Pricing

Analysis: Employers are not a monolithic block on Medicare for All

June 13, 2019 6:58 pm

Conventional wisdom holds that employers are a monolithic block of opposition that is against any form of “Medicare for All” or national public option.

Although this is true of the U.S. Chamber of Commerce and other lobbying groups representing larger employers who view healthcare coverage as an important offering to attract and retain talent, it may not extend to smaller employers, according to a KHN article published June 7.

KHN profiled small- to mid-sized employers who have joined labor unions and consumer groups in favor of Medicare for All. Despite concerns of the tax implications of Medicare for All, the article cites the complexity of having to understand health policy to make an informed purchasing decision and an inability, despite experimenting with narrow networks, HDHPs and wellness efforts, to control premium growth as the overriding factor.
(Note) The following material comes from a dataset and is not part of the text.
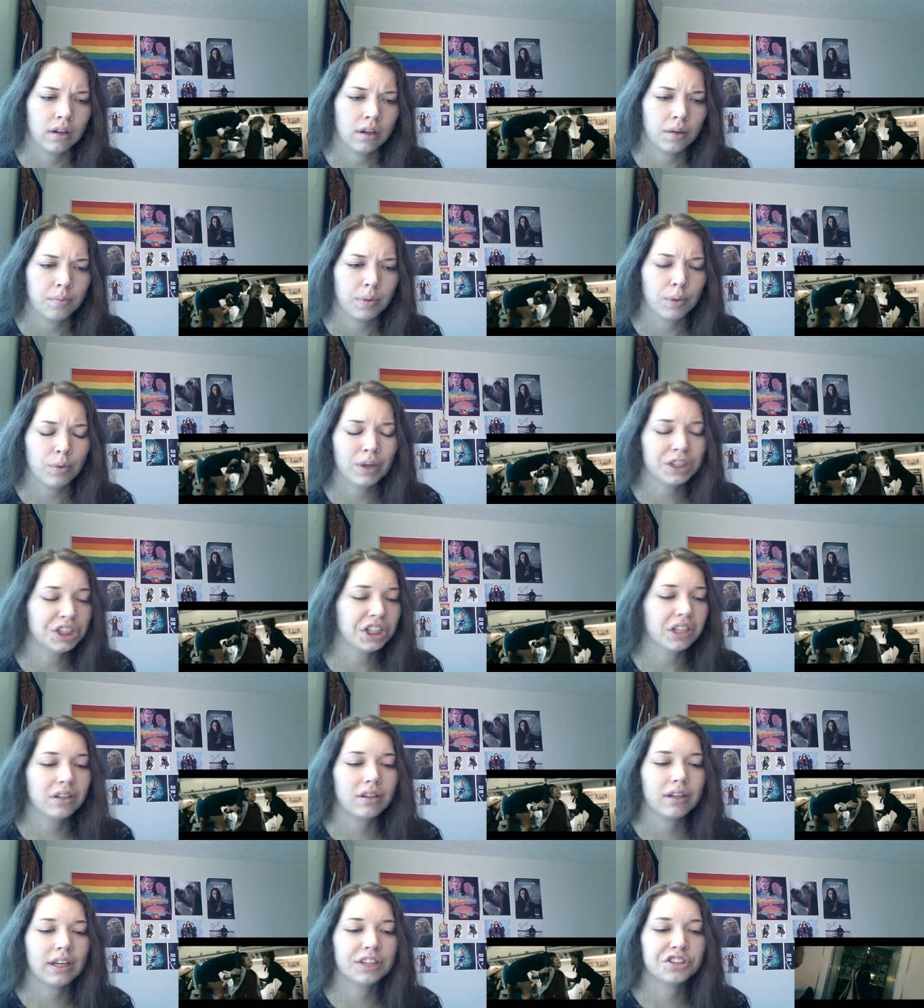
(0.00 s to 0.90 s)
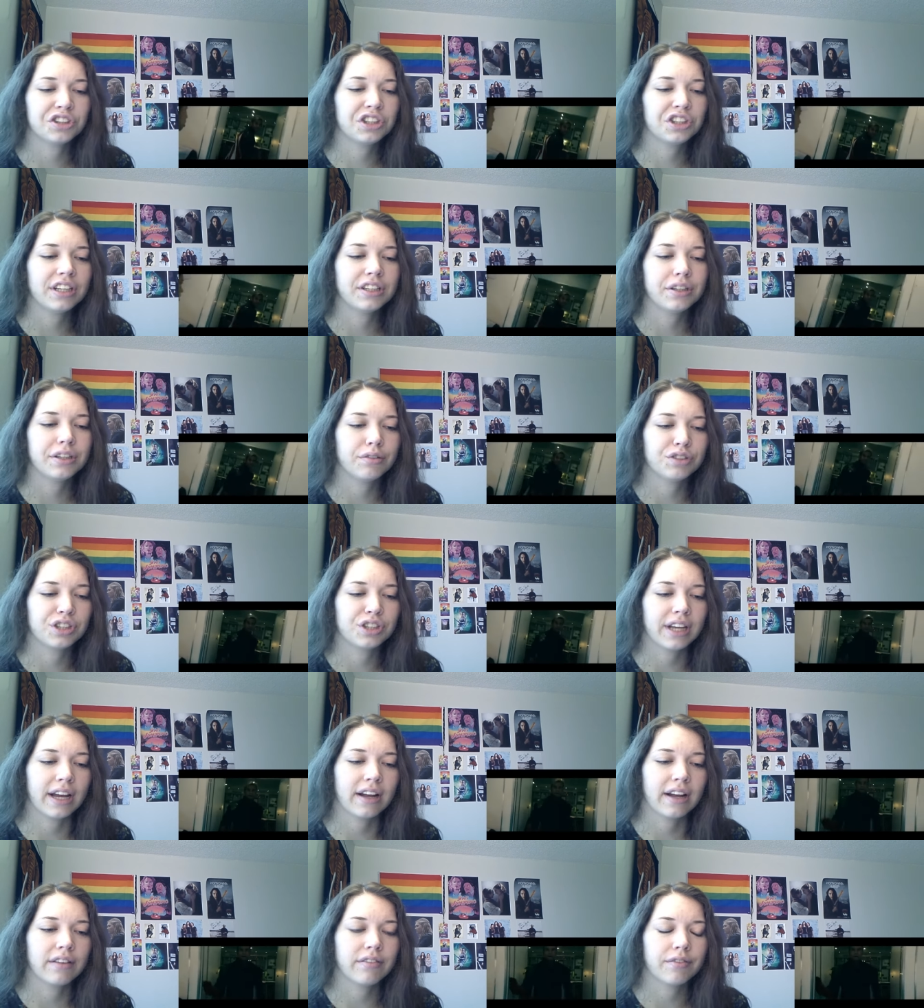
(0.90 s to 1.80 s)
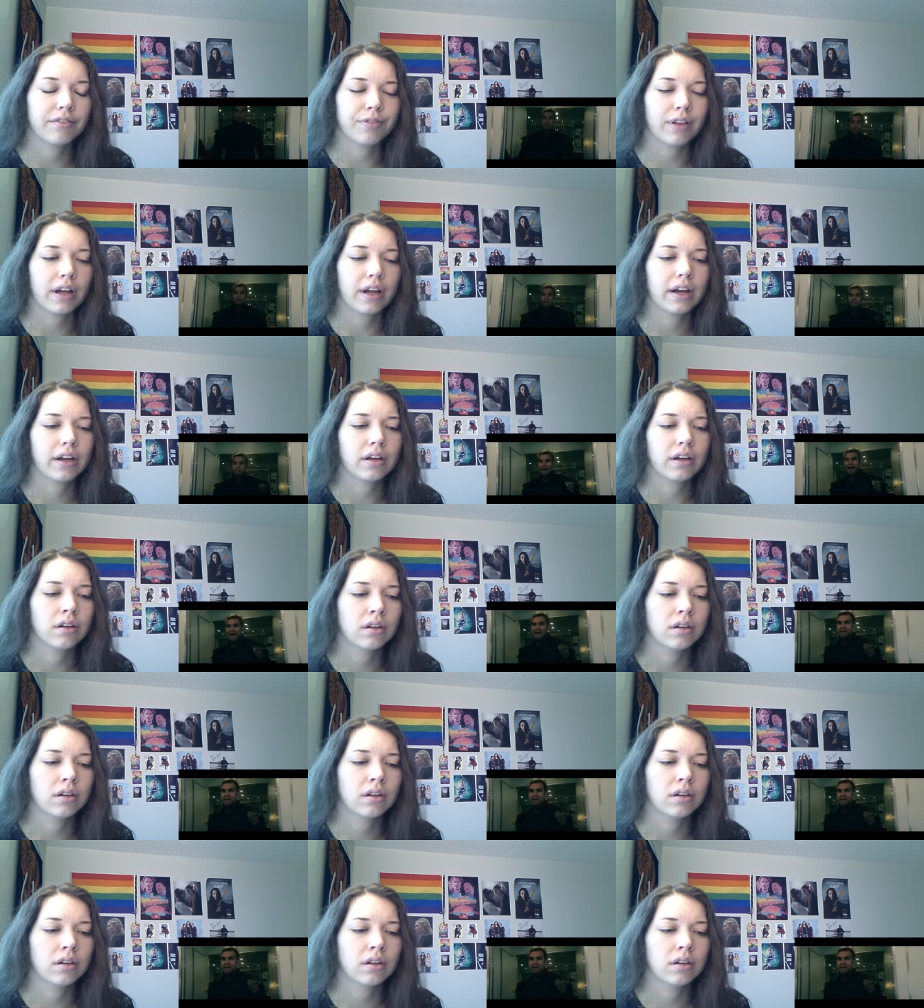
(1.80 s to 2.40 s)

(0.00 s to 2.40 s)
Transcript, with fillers: But what she, can she do? She can't even fly.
The employers interviewed also express frustration that health plans and brokers have been largely ineffective advocates for purchasers.

Takeaway

Given the complexity of healthcare and employers inability (or unwillingness) to tackle healthcare costs, it’s surprising they aren’t more supportive of at least a public option for their older, more expensive workers.

However, I suspect that if struggles to control costs continue, we may see more employers change their position.

The support of small to mid-size employers for Medicare for All may increase the likelihood of passage of something along the lines of Senators Tim Kaine (D-Va.) and Michael Bennet’s (D-Colo.) Medicare X bill, which would eventually allow a public option to compete in the SHOP (small business) exchanges.

However, barring some unforeseen event or collection of events, it’s difficult to imagine movement on this before 2024, at the earliest, due to the current composition of the Senate and the 2020 senatorial race map. So, the industry still has some time to come together and work collectively to reduce the total cost of care and allow those reductions to translate into reduced premium growth.